Our compute cluster uses the TORQUE/PBS standard for submitting, listing, and killing jobs.
If you have any tips, tricks or suggestions, please feel free to add them below.
Submitting a job as a shell script:
qsub script.sh
You can pass arguments that can be parsed by the script using $*
, $1
, $2
, …, by specify -F
after your script, e.g.
qsub script.sh -F first second third
Arguments are then passed as if you called the script as script.sh first second third
. Note that -F
is consumed by qsub
and is not seen by script.sh
.
Request a single node (any one) with at least four cores available:
qsub -l nodes=1:ppn=4 script.sh
NOTE: Please do not use -l procs=4
for this; it does not work and will still allocate / give you a single core (which can be seen from qstat -n -1
).
Unless otherwise specified, each job gets allocated 2 GiB of memory by default. To request more (or less), use the vmem
resource parameter. For instance, run a one task job consuming up to 8 GiB of RAM, use:
qsub -l vmem=8gb script.sh
Valid units are kb
, mb
and gb
, which are specified in IEC units (multiples of 1024, e.g. 1 GiB = 1024 MiB = 1024^2 KiB = 1024^3 bytes). It is not possible to specify memory sizes using decimal numbers - only integers. For instance, vmem=7.5gb
will give an error on submission. Instead, one can use vmem=7680mb
(because 7.5 GiB = 7.5*1024 MiB = 7680 MiB).
Request one node with 12 tasks together consuming up to 96 GiB of RAM (e.g. 11 tasks could use 1 GiB each and one task 85 GiB):
qsub -l nodes=1:ppn=12 -l vmem=96gb script.sh
-l vmem=2gb
per job.
If TORQUE (the scheduler) detects a job (one or more processes) that is using more memory than it requested (by vmem
), it will terminate the job process by signalling SIGTERM
(“Ctrl-C”) and write a message to standard error, e.g.

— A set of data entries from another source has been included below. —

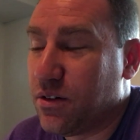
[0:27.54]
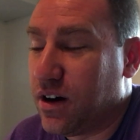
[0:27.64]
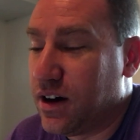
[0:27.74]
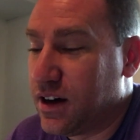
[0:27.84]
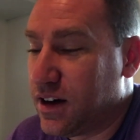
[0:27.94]

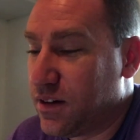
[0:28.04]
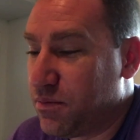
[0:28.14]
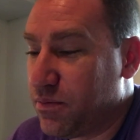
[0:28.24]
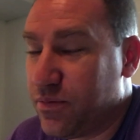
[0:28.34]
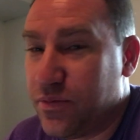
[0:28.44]

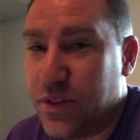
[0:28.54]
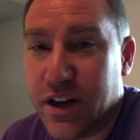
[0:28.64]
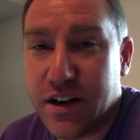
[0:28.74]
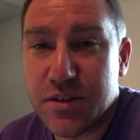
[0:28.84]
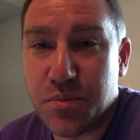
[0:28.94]

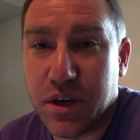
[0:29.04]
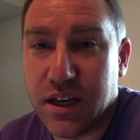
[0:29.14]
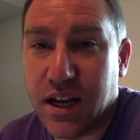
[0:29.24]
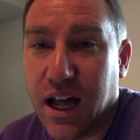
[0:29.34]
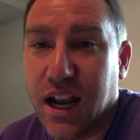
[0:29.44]
There has
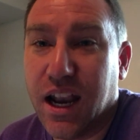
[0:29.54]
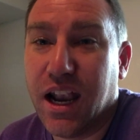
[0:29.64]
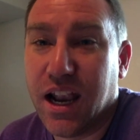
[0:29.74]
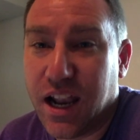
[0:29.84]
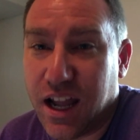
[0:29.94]
been a
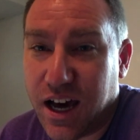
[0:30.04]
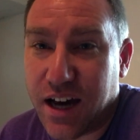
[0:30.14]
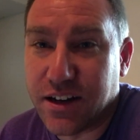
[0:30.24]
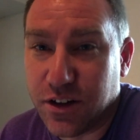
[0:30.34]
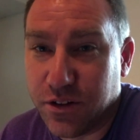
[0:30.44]

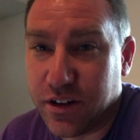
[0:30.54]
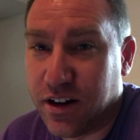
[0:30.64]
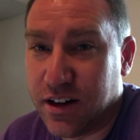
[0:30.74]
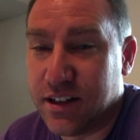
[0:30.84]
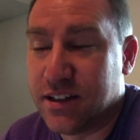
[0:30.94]
lot going
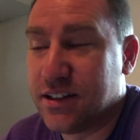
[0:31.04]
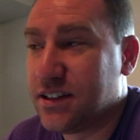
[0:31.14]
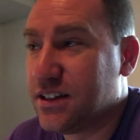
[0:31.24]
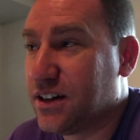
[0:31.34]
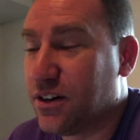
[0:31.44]
on
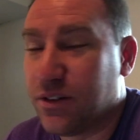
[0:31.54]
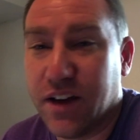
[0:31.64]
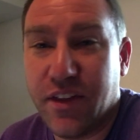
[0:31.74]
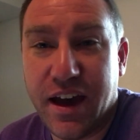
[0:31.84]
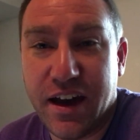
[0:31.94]

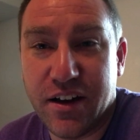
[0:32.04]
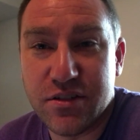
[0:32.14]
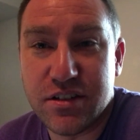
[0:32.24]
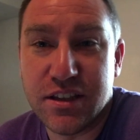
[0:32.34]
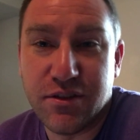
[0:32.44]
around the
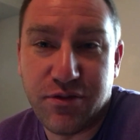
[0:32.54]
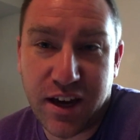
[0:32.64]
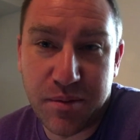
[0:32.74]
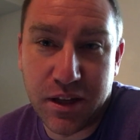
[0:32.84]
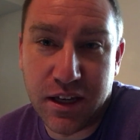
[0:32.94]
house, in the
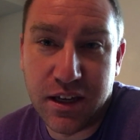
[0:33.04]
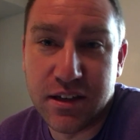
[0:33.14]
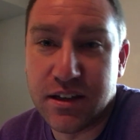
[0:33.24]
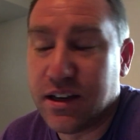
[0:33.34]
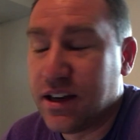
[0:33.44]
family,
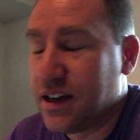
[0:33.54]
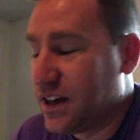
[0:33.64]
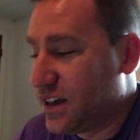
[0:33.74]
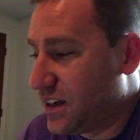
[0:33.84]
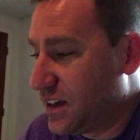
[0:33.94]

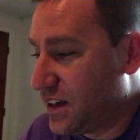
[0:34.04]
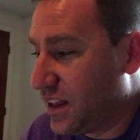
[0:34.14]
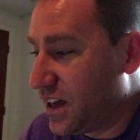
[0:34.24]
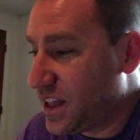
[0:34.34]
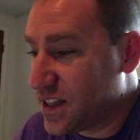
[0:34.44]
a
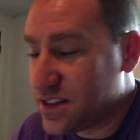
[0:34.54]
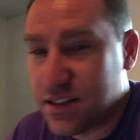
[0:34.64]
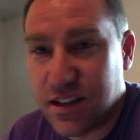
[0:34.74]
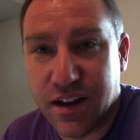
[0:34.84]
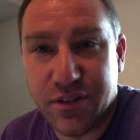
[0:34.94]
lot of that
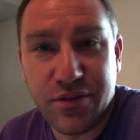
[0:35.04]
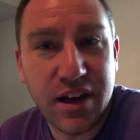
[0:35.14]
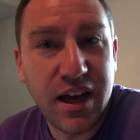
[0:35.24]
stuff.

=>> PBS: job killed: vmem 92954931200 exceeded limit 86973087744
This messages says that PBS killed the job because it used 92,954,931,200 bytes (= 86.6 GiB), which is more than the requested 86,973,087,744 bytes (= 81 GiB; vmem=81gb
).
Note: We highly recommend to specify vmem
rather than mem
. Both will find a node that meets your memory requests, but it’s only vmem
that enforces it (which is a good thing in the end of the day).

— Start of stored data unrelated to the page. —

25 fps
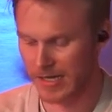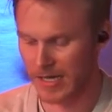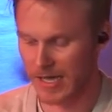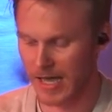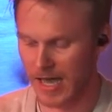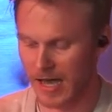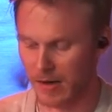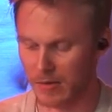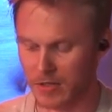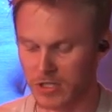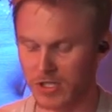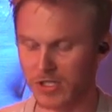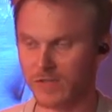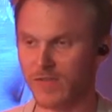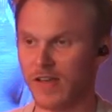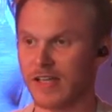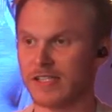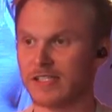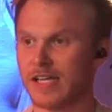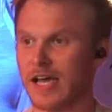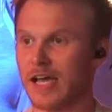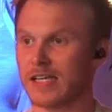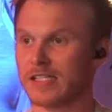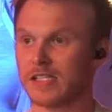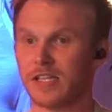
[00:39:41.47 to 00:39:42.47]
uh, which is
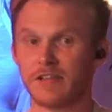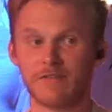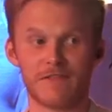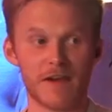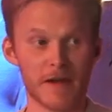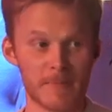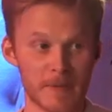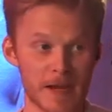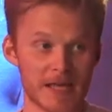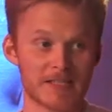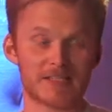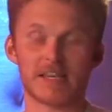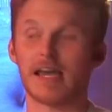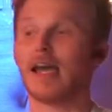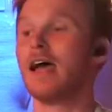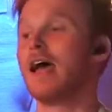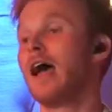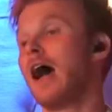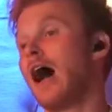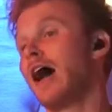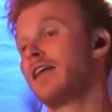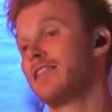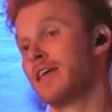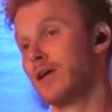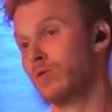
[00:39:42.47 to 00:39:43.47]
fantastic. Fair play to you.
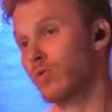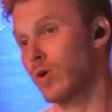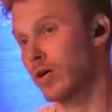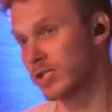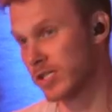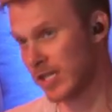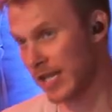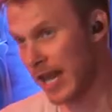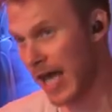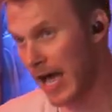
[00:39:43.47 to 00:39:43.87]
I think Russell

A portion of the compute nodes are communal, that is, they are available to all users. Other compute nodes are only available to specific groups. See Cluster Specifications for details on the compute nodes. When submitting jobs, it is possible to specify whether they should run on communal nodes or not.
To submit a job to a communal node, use:
qsub -l feature=communal script.sh
To submit a job to a non-communal node, use:
qsub -l feature=nocommunal script.sh
The latter is useful for users who want to run their jobs only on their group’s dedicated compute nodes.
If not specified, jobs will end up on any node that the user has access too.
The majority of the compute nodes (n0-n28) runs Scyld ClusterWare, but recent compute nodes (n29-) added to the cluster do not run Scyld and are maintained individually. This means that the non-Scyld compute nodes will not have the exact same software setup as the Scyld compute nodes. All communal nodes run Scyld.
When submitting jobs, it is possible to specify whether they should run a Scyld nodes or not.
To submit a job to a Scyld node, request feature scyld
, e.g.
qsub -l feature=scyld script.sh
To submit a job to a non-Scyld node, use:
qsub -l feature=noscyld script.sh
If neither is specified, jobs will end up on any type of node.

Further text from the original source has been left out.